Families First was faced with a choice. In 2002, the State of Georgia had passed a new law, the Family Violence Act, which was to be implemented as of July 1, 2003. The new law required courts to refer perpetrators of domestic violence to an educational program to learn ways of relating without exhibiting abusive behavior. Families First could choose not to try to become a state-approved provider. After all, in order to meet the new requirements, they would have to undergo an excruciating process of self-examination, consensus-building and teambuilding and at the very least, changing the status quo. Or, they could go for it.  They decided to go for it.

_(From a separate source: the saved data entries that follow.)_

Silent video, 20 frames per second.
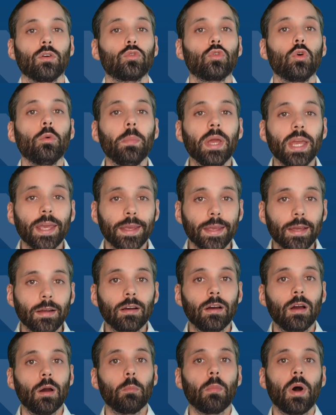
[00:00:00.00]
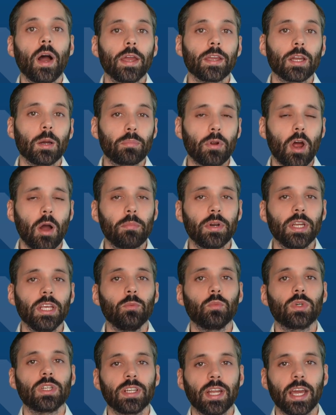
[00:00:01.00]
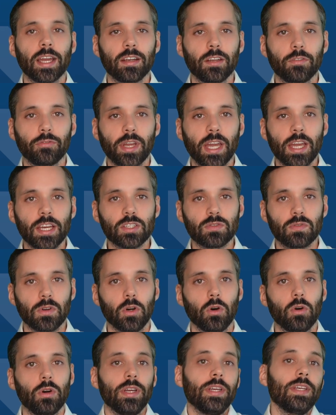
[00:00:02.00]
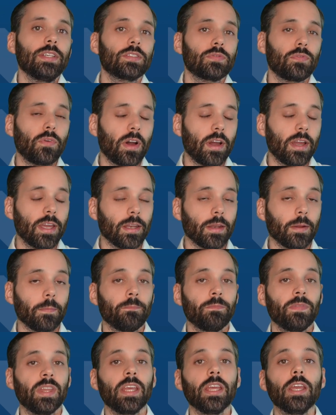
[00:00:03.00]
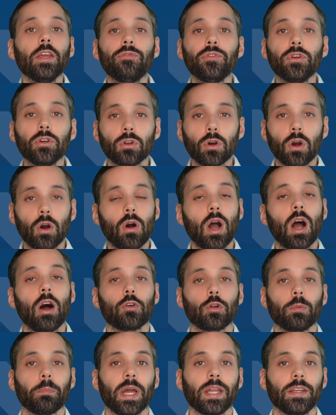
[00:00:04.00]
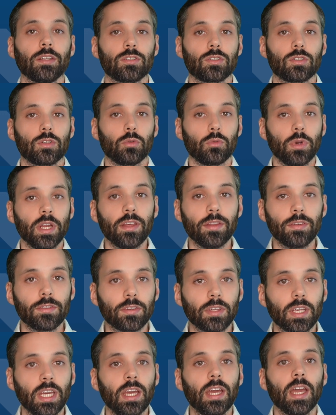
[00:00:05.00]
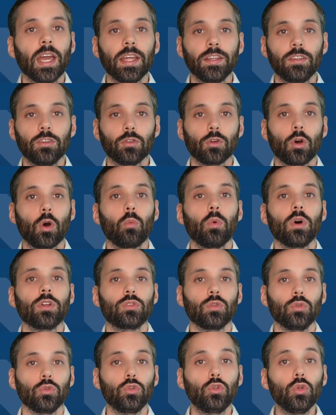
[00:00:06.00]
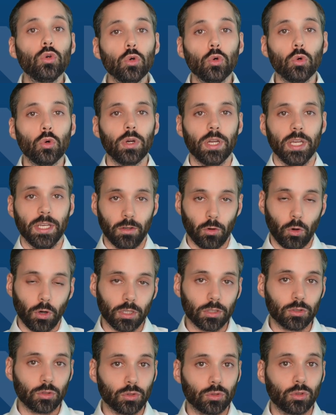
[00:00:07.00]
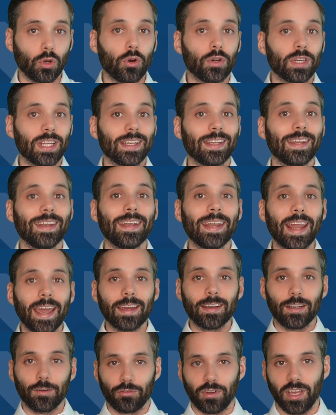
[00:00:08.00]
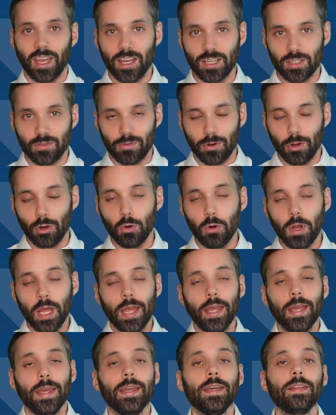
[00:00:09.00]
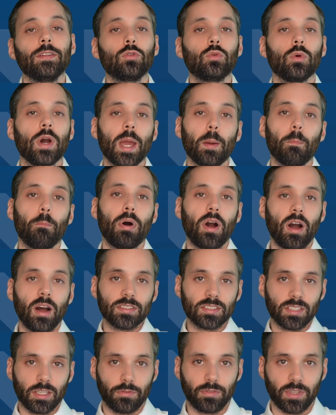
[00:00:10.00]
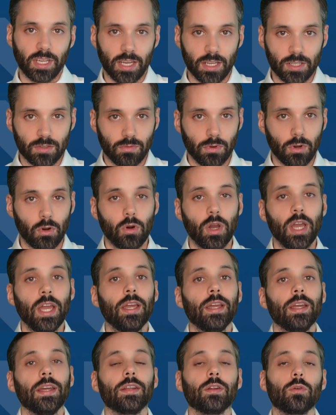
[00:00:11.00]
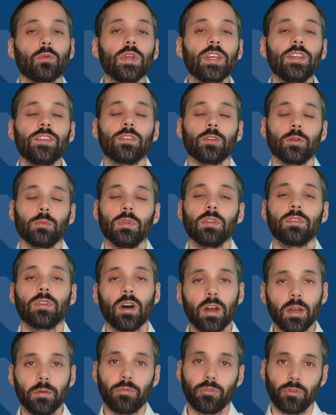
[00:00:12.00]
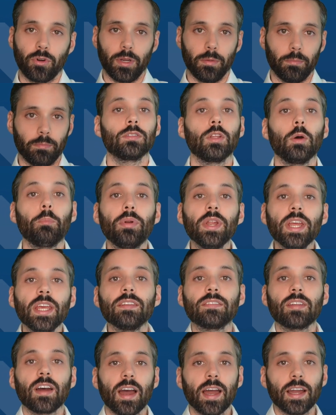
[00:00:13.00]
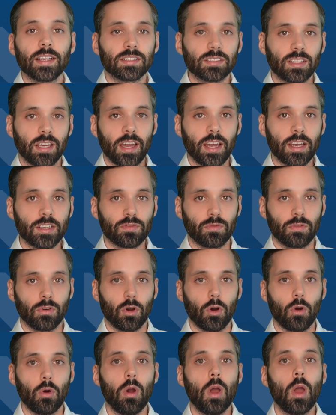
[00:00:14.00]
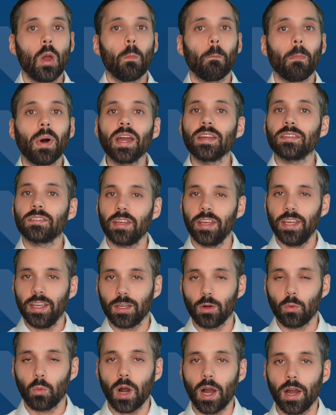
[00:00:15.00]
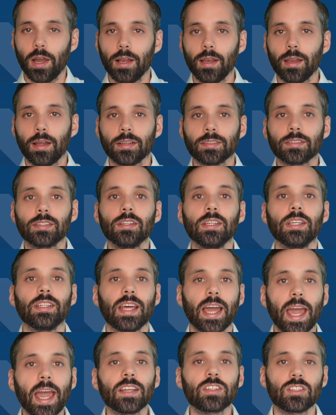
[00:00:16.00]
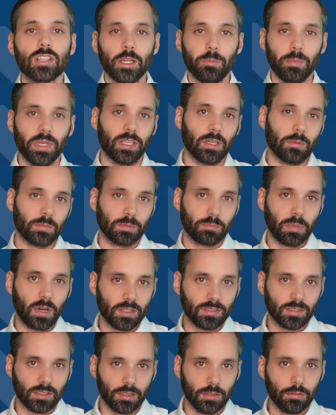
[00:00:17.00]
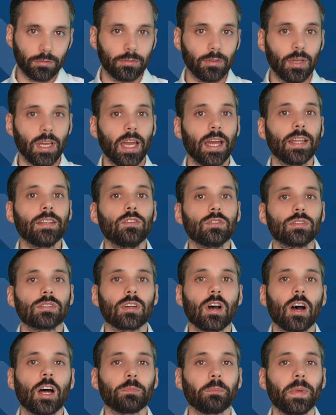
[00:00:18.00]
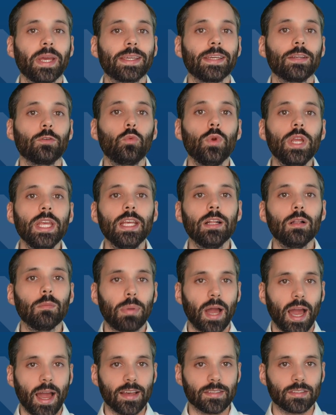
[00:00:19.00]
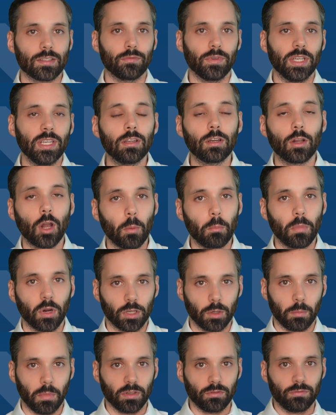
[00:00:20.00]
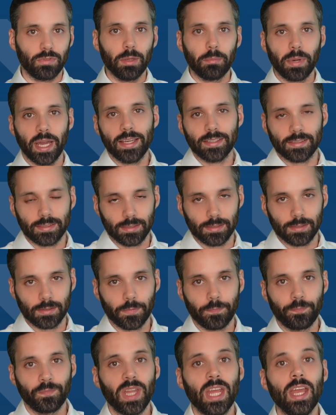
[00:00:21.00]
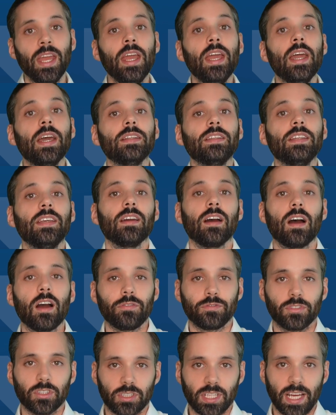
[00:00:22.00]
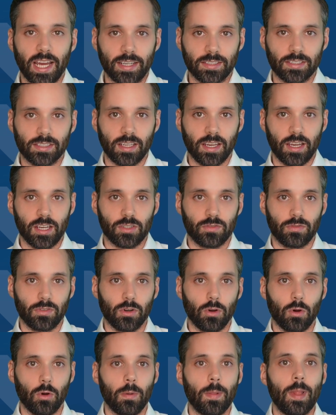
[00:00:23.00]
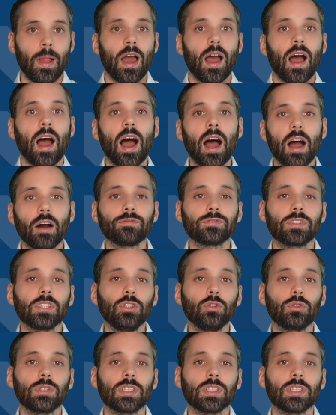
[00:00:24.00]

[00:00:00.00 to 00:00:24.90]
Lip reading: to me, buying a property with a negative cash flow is fine, if you know how to manage the risk and you know what to do in order to turn that negative cash flow into a positive cash flow in a reasonable time frame. The pre-tax cash flow might take a while until it actually becomes positive and you start making real passive income on a monthly basis. The after-tax cash flow, after you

Mary Hammons, Program Manager for the Family Violence Intervention Program at Families First, shares her views on how this worked out:

“The agency started working with Leadership Strategies in the spring of 2002. Staff were divided into teams to examine the various service and structural aspects of the agency. I was the chairperson of the Counseling program team. The team examined all of the counseling services to determine which ones we might propose to expand. We became aware of the new Family Violence Act and knew that one of our offices was already providing similar services, so we decided to propose that we become a state-approved provider and expand our services.

The chairpersons from the various teams formed a strategy team that began a series of meetings with Michael Wilkinson. There were many differing opinions regarding whether or not to do the program and how it might be set up. There was a lot of resistance to any kind of change or expansion at first. We wondered if our meetings and all of our time spent was really going to accomplish anything and make a difference in the end.

But Michael moved on. He led us through many sessions, including a team building and consensus building, brainstorming, etc. One of the key sessions was the financial workup, helping us determine how much the changes would cost and evaluate if they would be profitable to implement. In the end, it appeared that we could profitably provide the services. Once the committee had finalized their plan and proposal, we presented it to Pat Showell, President of the agency, who had us present it to the agency’s Board of Directors. The Board gave us the “go ahead” to do it.

If we had not been formed into a cohesive team, where we were all together and all looking at all of our options at the same time, with someone to lead us, we never would have gotten to this point. What we got was a focused approach, justified from a financial standpoint, with rationalized future financial projections that we all supported and “owned.” By July 1, 2004, we had already met and surpassed our goal of becoming a state approved provider and had over 460 people entering the program.

The decision to develop the program also helped me personally, because I was asked to be the manager of the program. At that time, my position in the agency was being cut, so it was timely for me in order to be able to continue working at Families First. It has been an exciting adventure, going through the process of decision-making with so many opposing viewpoints, and then seeing the program develop and become prosperous.”